2) We need to stop believing that self-control and other personality characteristics are a simple matter of character and “will-power.” It’s a mistake to believe that all people have the same drives to deal with. It’s foolish to believe that we really know what causes our feelings and behavior. There are unknown forces at play. It’s wrong to believe that we are in charge and we simply choose our feelings, desires and other inner experience. Multiple powerful factors cause our feelings that result in a huge appetite or no appetite, attraction to men or attraction to women, preferences in music or sports and other characteristics of our personality. We are born into a body and brain that we did not choose or create ourselves, and then we have to figure out how to live in it. However, we do not have to be helpless passengers in this journey of life, taking no responsibility ourselves. Some things, we can change. Some of us have a more difficult time changing than others, while some seem to have been born into perfect conditions. Good for them. I was not one of them. However, I do not have to be a helpless victim of my unique circumstances and neither do you. Change is possible. We may have it harder than others, but blaming ourselves or anyone else for it is as unhelpful as using our unique characteristics as excuses. The solution is to accept the hand we’ve been dealt and learn how to make our lives and ourselves better.

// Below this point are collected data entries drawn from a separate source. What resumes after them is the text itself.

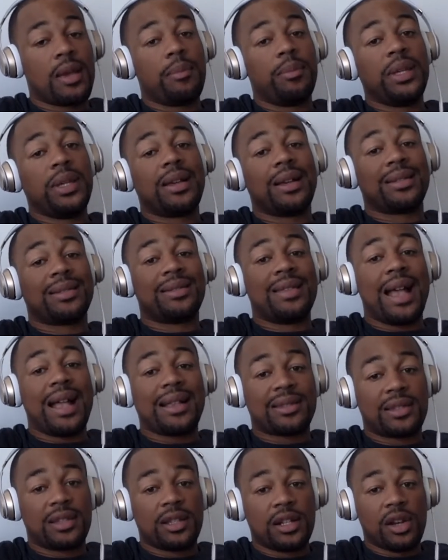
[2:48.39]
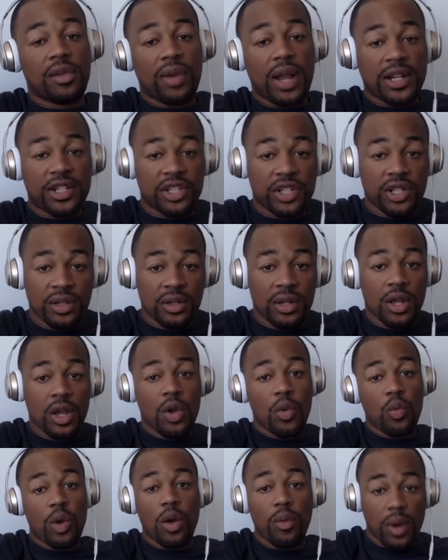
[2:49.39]
because that's the direction
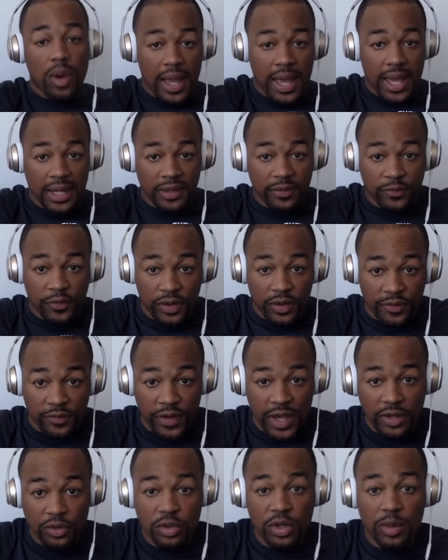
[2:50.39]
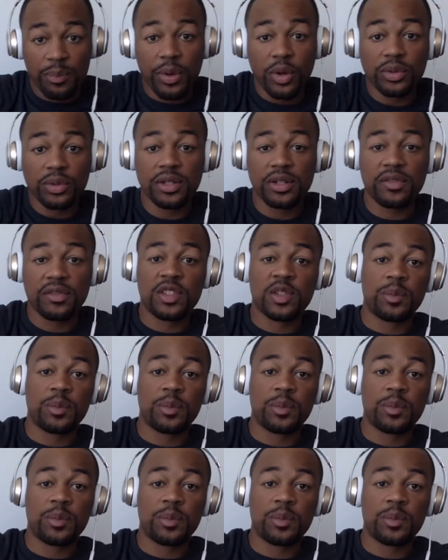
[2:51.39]
where we're headed for the final component of the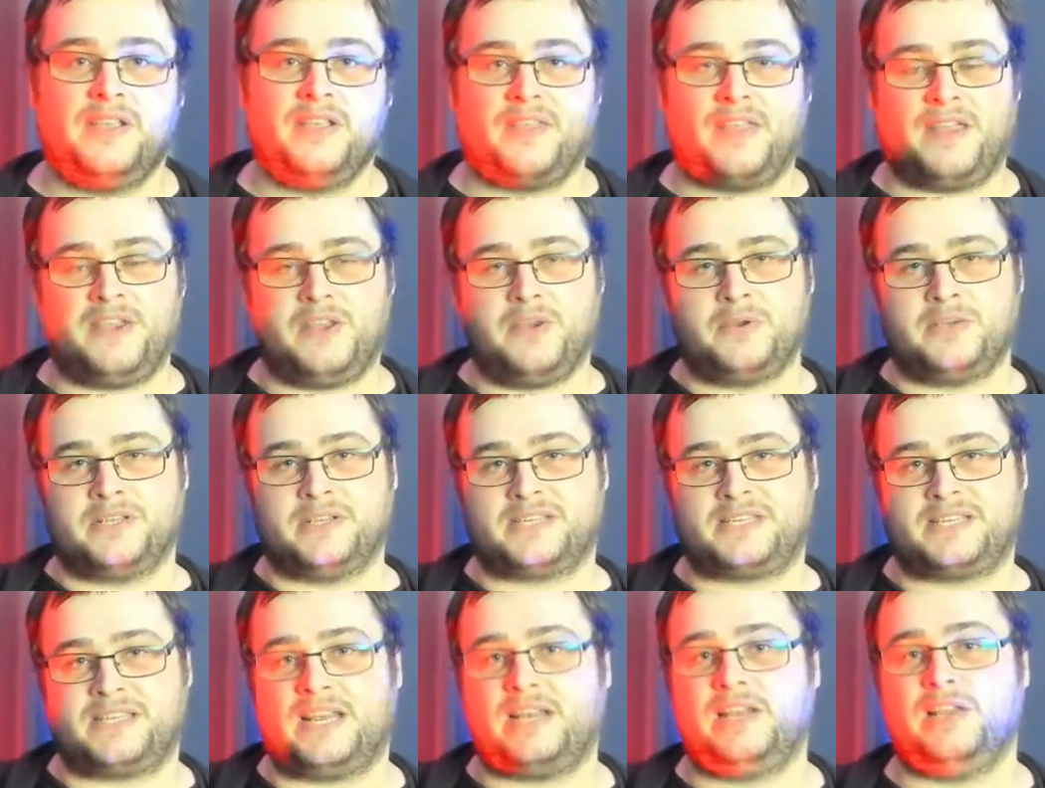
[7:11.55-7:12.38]
that you can
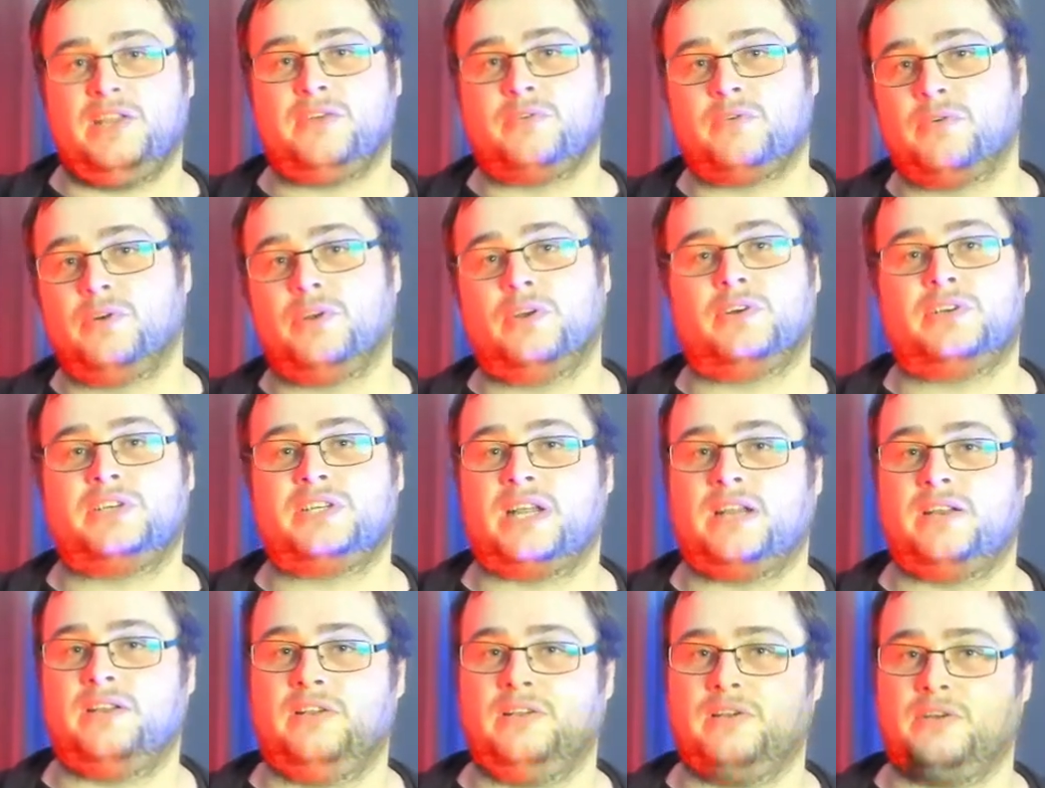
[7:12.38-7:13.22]
steadily grow your
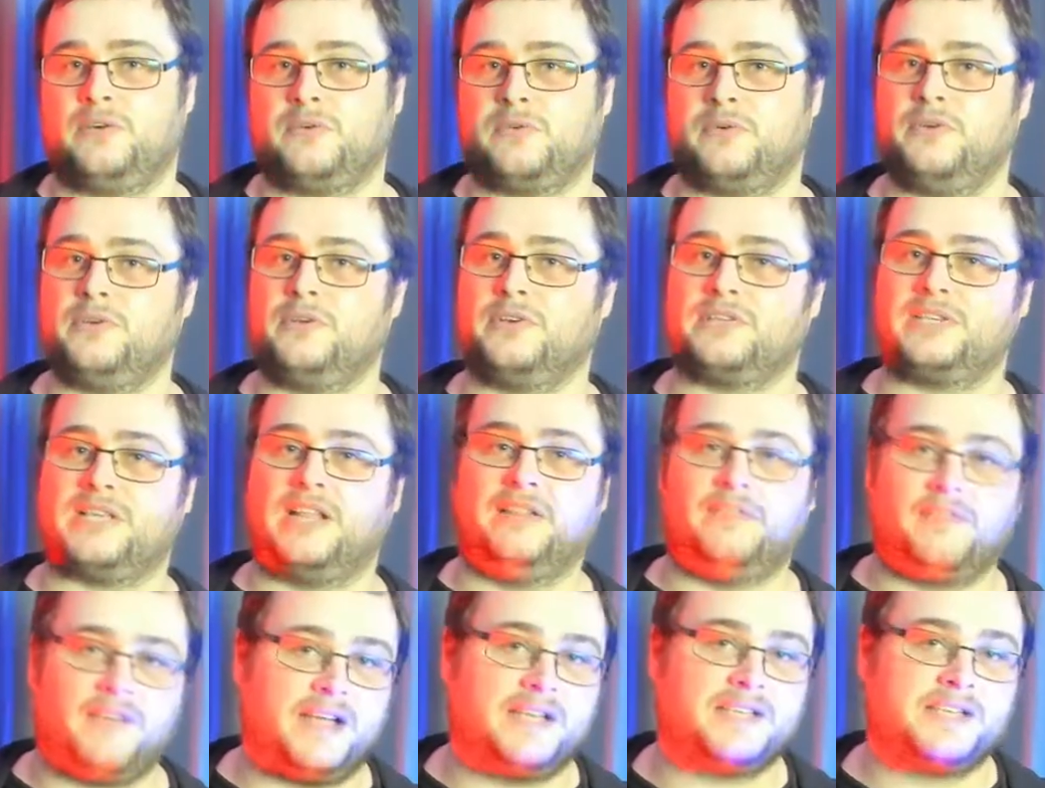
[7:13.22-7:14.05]
channel and grow
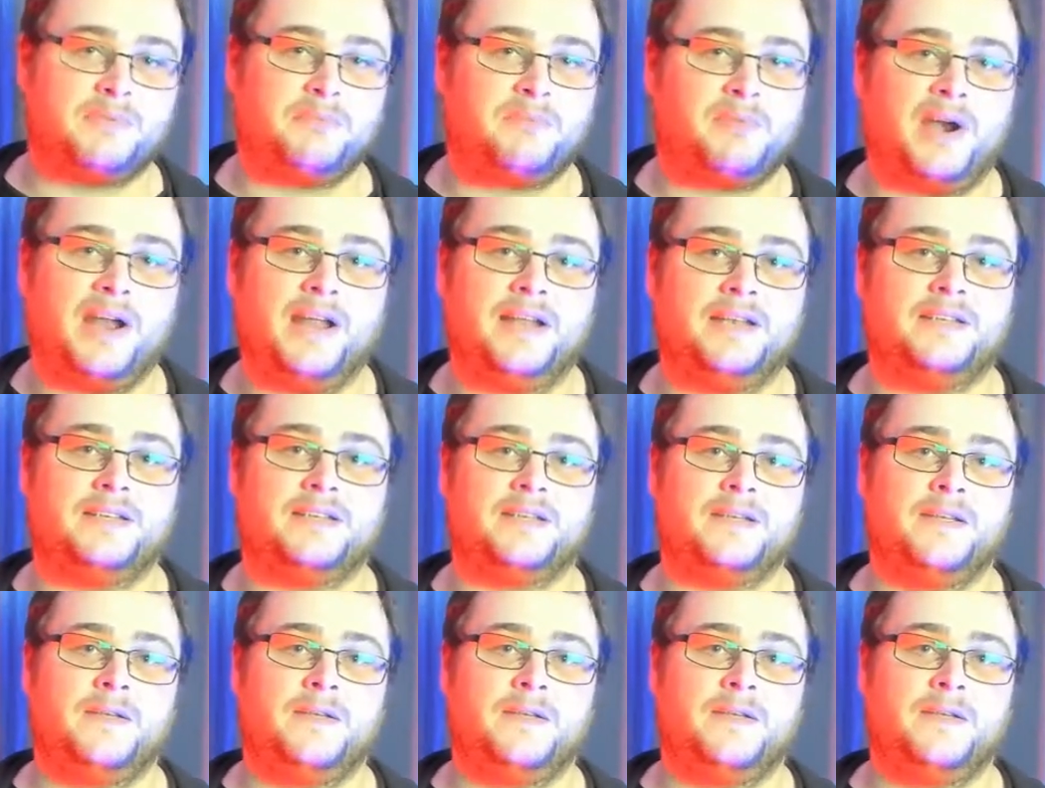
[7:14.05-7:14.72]
yourself as a brand.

3) We need to stop believing that failures and a history of quitting makes us defective. I heard a coach say, “Winners never quit and quitters never win.” Hearing that made me sick. I had a history of failing and quitting just about everything that was really hard. In time, I came to realize that what the coach said was not true. Sure, people who were able to persist, who could tolerate the tough trials, did better. But I learned that persistence is not a matter of having never quit. Persistence is getting up and working at it again. Look at how a baby learns to walk. They keep falling and going at it again. Sometimes, they quit trying and go back to crawling. But they keep trying to stand and walk. After a while, they are falling less, and eventually, not at all. It’s the same with finding and doing what makes permanent weight loss. Like a baby, people who are successful fail and quit many times. But they keep getting back up, and eventually, they are doing well enough to be fit for life.

If you are overweight, I guarantee that losing weight will make you happy. I encourage you to go for it. I encourage you to relish the joy and happiness it gives you. At the same time, I guarantee that there are other things you need to change about yourself, and with that, you have a chance at lasting happiness, not just a flash in the pan.